La radioterapia invece non prevede l’uso di farmaci, bensì per l’appunto di radiazioni, somministrate a circa il 60% dei pazienti malati di tumore (dati USA). A differenza della chemio, è un metodo a raggio più ristretto e, quindi, colpisce quasi esclusivamente la regione interessata da massa tumorale, inibendo la proliferazione delle cellule. Purtroppo non si può ancora essere sufficientemente precisi, e quindi una piccola porzione di tessuti sani circostanti vengono coinvolti, ma gli effetti collaterali che ne possono derivare sono solitamente a breve termine. I ricercatori però sono sempre alla ricerca della perfezione, e quindi negli ultimi anni hanno pensato a nuove e migliori terapie anti-tumorali.
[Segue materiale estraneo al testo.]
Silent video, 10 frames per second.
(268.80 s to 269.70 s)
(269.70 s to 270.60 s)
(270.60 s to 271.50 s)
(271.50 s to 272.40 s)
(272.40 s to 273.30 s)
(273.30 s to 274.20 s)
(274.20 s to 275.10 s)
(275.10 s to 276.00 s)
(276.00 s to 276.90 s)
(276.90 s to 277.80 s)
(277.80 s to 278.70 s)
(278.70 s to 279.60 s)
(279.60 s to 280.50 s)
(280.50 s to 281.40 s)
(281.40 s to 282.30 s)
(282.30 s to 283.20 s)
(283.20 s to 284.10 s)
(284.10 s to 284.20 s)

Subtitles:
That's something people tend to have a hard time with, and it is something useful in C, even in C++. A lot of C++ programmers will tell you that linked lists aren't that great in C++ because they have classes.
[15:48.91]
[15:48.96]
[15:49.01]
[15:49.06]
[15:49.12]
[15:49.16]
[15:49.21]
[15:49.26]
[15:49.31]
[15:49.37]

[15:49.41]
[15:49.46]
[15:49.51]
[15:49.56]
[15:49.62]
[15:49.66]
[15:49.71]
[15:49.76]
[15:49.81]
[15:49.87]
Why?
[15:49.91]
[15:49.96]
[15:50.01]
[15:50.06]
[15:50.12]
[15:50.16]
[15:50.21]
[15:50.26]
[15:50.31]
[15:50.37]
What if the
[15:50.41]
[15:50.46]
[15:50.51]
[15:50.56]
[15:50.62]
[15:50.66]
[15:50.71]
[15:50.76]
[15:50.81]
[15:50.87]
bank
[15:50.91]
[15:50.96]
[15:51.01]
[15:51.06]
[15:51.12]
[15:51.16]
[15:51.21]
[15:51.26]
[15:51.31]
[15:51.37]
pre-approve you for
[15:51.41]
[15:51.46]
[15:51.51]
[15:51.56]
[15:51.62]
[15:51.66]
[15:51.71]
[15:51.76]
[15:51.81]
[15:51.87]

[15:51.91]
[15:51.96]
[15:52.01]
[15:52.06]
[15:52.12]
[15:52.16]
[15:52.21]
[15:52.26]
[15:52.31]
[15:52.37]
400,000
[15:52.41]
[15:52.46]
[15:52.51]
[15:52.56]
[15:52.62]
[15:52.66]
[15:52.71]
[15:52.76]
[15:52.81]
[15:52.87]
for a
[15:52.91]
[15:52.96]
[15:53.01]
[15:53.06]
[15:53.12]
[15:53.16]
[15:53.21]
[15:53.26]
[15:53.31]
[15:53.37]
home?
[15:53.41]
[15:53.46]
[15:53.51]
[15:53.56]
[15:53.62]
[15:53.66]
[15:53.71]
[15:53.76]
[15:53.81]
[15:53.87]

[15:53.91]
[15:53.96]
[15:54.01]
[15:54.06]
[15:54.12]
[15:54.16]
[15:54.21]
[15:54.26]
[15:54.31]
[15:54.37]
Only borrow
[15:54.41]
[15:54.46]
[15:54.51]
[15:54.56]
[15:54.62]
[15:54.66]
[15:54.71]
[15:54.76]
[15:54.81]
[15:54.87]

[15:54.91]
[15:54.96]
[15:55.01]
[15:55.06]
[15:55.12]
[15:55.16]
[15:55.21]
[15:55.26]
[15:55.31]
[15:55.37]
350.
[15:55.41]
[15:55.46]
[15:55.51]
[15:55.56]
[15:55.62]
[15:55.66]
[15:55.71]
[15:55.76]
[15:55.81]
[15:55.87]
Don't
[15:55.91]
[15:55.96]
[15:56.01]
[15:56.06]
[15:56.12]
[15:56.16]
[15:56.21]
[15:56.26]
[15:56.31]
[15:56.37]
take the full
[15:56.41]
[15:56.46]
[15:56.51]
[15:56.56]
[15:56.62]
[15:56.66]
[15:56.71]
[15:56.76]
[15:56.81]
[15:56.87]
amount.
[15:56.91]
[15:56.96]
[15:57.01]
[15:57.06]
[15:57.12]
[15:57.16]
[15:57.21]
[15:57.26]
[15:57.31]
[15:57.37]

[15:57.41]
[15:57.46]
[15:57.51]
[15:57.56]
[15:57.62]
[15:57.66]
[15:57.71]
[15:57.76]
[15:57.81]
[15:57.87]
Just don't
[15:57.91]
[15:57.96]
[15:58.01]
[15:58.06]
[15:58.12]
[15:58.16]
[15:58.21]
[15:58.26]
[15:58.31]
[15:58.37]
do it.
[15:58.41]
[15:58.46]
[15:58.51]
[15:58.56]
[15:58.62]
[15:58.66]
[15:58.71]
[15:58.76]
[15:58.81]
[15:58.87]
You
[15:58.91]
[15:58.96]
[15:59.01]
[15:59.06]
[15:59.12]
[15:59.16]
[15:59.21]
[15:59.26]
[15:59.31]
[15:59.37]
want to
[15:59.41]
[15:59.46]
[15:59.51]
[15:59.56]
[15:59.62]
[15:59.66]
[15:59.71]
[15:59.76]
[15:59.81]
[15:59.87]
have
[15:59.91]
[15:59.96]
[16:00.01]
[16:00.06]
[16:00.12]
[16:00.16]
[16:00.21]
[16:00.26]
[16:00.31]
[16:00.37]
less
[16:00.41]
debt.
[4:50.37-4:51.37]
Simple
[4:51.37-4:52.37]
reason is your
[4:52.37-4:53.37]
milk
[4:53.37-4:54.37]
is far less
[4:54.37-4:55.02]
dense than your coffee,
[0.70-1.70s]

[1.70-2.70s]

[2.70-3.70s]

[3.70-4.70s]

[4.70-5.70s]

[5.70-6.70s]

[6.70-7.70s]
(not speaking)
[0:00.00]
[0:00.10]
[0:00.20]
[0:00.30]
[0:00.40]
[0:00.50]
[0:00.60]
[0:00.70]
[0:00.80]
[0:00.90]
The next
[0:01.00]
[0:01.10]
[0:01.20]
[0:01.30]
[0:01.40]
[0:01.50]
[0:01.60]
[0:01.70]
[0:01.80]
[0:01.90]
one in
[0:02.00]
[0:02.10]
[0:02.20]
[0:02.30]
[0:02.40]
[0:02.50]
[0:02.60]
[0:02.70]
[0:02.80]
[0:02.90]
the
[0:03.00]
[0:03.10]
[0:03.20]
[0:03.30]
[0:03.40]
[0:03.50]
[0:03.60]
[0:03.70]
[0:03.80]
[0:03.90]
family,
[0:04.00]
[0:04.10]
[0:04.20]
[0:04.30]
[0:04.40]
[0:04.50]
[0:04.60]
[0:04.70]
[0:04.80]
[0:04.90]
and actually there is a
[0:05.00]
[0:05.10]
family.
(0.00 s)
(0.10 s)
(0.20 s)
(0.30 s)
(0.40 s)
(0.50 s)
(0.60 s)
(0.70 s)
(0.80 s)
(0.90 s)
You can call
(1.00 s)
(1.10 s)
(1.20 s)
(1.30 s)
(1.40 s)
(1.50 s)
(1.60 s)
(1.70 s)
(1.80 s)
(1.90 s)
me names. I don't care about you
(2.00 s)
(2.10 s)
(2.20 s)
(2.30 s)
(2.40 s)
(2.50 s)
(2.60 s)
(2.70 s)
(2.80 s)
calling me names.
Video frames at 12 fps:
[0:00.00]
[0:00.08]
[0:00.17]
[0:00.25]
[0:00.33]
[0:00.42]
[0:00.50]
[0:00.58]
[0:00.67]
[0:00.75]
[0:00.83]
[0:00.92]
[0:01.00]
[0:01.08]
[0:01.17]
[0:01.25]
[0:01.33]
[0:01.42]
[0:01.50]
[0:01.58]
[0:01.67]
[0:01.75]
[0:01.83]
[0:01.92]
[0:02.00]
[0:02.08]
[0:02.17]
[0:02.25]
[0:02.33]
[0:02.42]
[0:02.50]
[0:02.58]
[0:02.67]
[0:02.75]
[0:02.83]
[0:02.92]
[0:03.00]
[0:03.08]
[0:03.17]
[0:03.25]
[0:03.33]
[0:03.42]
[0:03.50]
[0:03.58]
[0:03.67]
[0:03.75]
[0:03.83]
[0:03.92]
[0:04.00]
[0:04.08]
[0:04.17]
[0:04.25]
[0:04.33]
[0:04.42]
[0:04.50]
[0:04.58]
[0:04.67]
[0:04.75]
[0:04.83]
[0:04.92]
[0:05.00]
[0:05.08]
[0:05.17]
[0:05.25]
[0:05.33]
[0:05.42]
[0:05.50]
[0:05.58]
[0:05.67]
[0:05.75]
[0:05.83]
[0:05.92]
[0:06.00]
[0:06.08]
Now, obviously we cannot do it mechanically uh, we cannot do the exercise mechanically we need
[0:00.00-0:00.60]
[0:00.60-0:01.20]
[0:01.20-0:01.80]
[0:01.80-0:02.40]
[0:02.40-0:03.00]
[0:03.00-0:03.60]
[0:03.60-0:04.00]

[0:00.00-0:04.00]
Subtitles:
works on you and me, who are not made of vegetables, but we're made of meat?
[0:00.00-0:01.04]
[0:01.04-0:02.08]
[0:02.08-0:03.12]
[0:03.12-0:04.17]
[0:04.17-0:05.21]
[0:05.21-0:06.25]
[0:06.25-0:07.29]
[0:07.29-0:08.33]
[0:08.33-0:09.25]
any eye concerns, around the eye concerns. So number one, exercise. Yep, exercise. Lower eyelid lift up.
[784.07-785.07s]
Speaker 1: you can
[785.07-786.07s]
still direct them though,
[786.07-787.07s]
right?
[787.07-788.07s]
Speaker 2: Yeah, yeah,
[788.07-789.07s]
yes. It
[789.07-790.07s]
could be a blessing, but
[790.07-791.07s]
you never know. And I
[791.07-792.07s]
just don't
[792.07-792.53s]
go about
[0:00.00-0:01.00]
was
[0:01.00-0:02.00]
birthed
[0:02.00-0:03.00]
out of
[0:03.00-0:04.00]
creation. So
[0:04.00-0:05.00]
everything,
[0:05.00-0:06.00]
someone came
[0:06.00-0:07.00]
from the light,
Immunoterapia, non più solo futuro
Una di queste è sicuramente l’immunoterapia, che nel campo dei tumori sta prendendo sempre maggiormante piede. Il concetto di base è molto semplice: potenziare, o ripristinare se necessario, usando sostanze prodotte dal corpo o in laboratorio, le difese naturali dell’organismo. Si possono usare metodi diversi per raggiungere il medesimo scopo. Ad esempio i cosiddetti anticorpi monoclonali, che riconoscono una particolare struttura sulle cellule tumorali, indicandole al sistema immunitario come materiale da eliminare. Ma esistono anche dei veri e propri “vaccini”, che lavorano più o meno nella medesima maniera. Sono leggermente diversi da quelli ai quali siamo solitamente abituati, in quanto sono soprattutto curativi e non preventivi/protettivi.
La nuova frontiera delle terapie anti-tumorali è però un’altra, anche se ci vorrà ancora del tempo prima che possa effettivamente diventare utilizzabile sull’uomo. I tumori nel futuro si evolveranno in modo da cercare di trovare un modo di sopravvivere anche a queste nuove terapie, e l’eterna guerra tra la medicina e le malattie proseguirà. Ma per il momento, la scienza sembra poter segnare un bel punto a proprio favore.